🎯 Uplift modeling `metrics`¶

SCIKIT-UPLIFT REPO | SCIKIT-UPLIFT DOCS | USER GUIDE

In [1]:

import sys

# install uplift library scikit-uplift and other libraries 
!{sys.executable} -m pip install scikit-uplift dill catboost

📝 Load data¶

We are going to use a Lenta dataset from the BigTarget Hackathon hosted in summer 2020 by Lenta and Microsoft.
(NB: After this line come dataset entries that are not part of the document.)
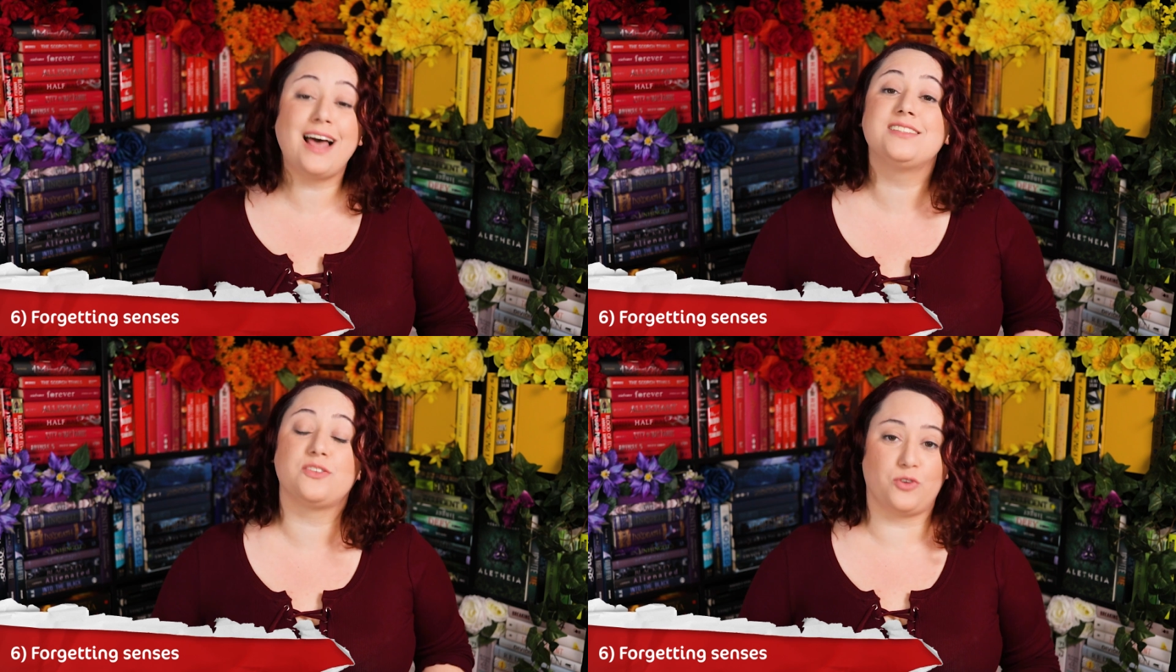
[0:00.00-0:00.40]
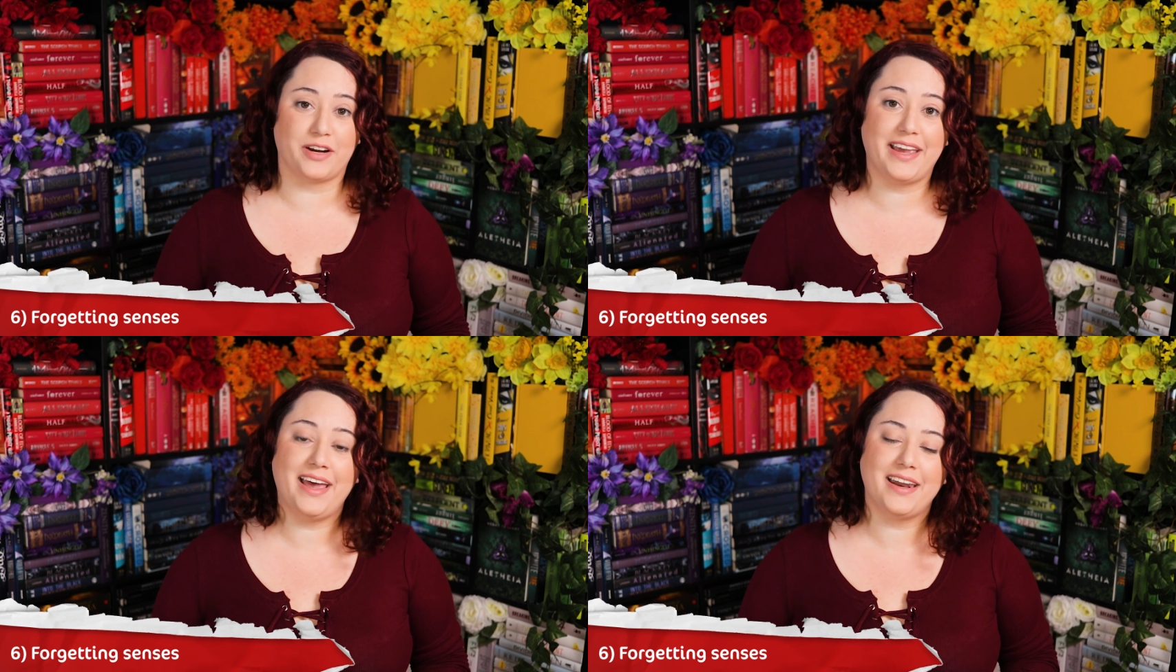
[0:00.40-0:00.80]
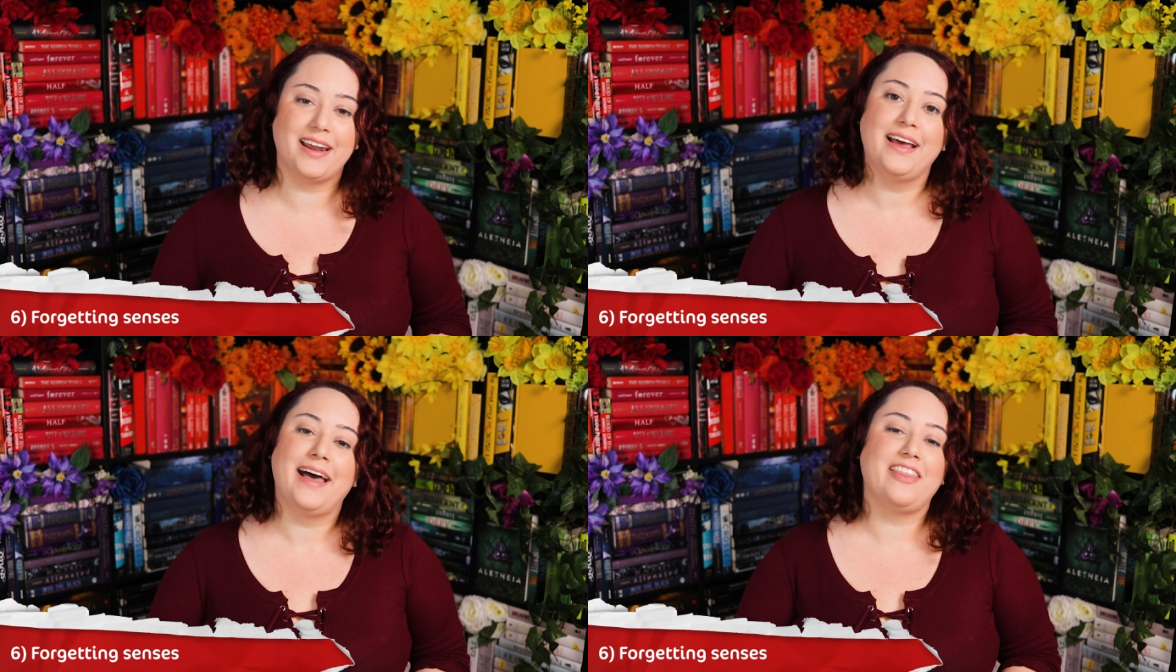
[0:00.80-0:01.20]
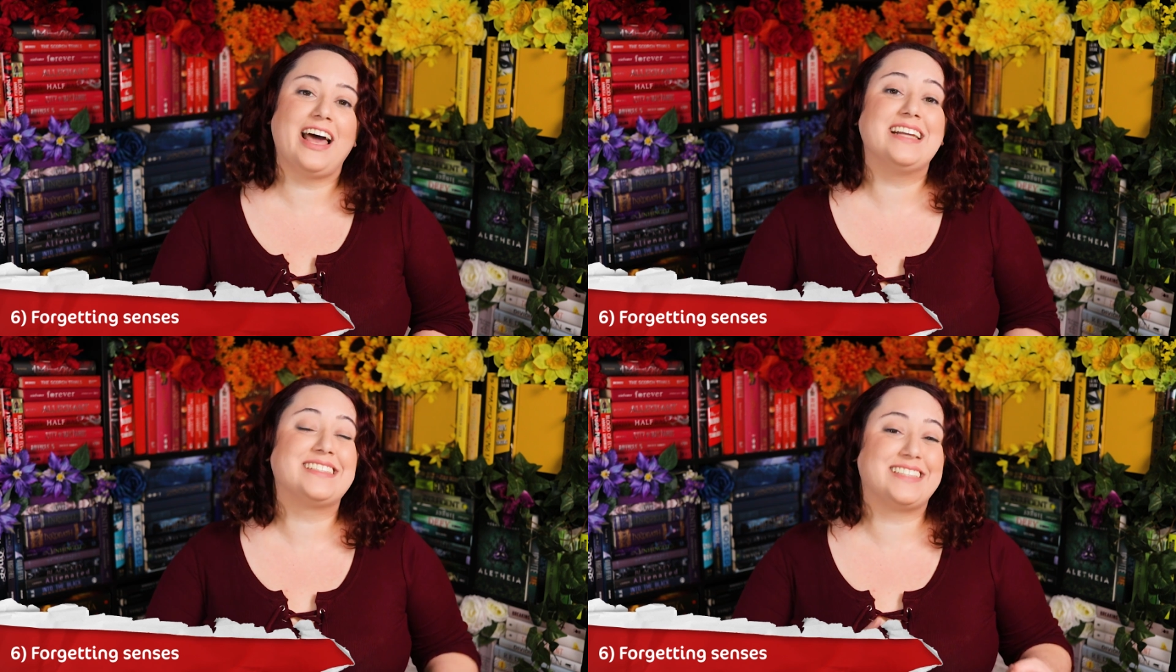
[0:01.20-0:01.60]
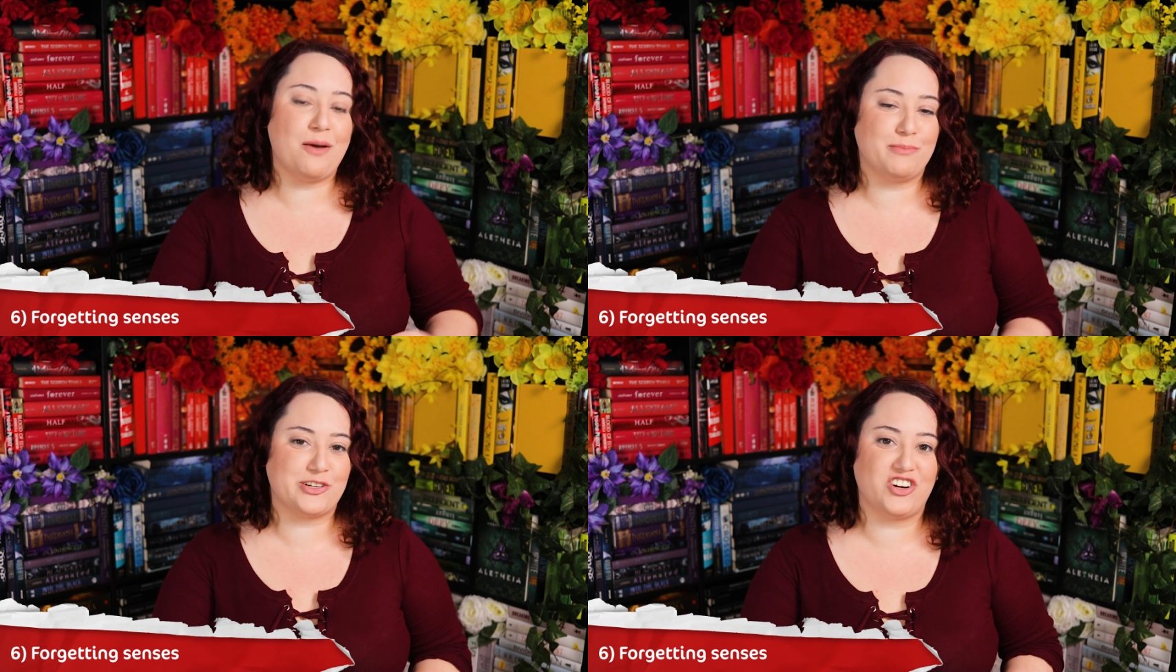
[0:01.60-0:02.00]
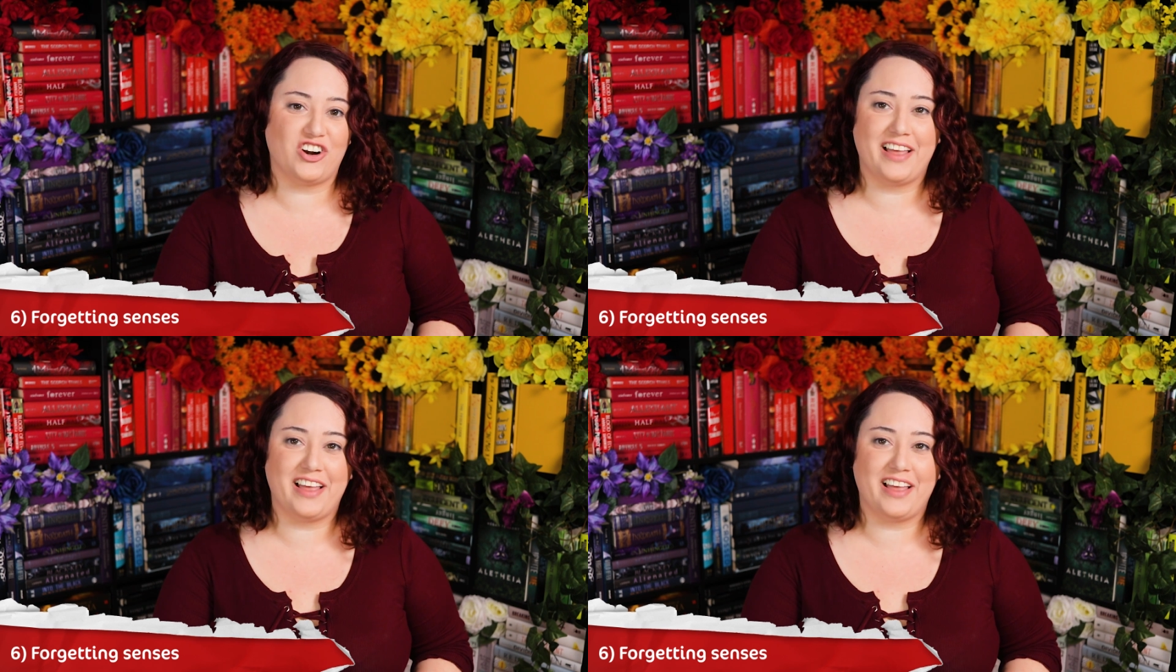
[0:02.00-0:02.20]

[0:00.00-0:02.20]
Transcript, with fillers: tend to forget, and that is temperature,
Lenta is a russian food retailer.

Data description¶

✏️ Dataset can be loaded from sklift.datasets module using fetch_lenta function.

Read more about dataset in the api docs.

This is an uplift modeling dataset containing data about Lenta's customers grociery shopping, marketing campaigns communications as treatment and store visits as target.

✏️ Major columns:¶

group - treatment / control flag
response_att - binary target
CardHolder - customer id
gender - customer gender
age - customer age

In [2]:

from sklift.datasets import fetch_lenta

# returns sklearn Bunch object
# with data, target, treatment keys
# data features (pd.DataFrame), target (pd.Series), treatment (pd.Series) values 
dataset = fetch_lenta()

In [3]:

print(f"Dataset type: {type(dataset)}\n")
print(f"Dataset features shape: {dataset.data.shape}")
print(f"Dataset target shape: {dataset.target.shape}")
print(f"Dataset treatment shape: {dataset.treatment.shape}")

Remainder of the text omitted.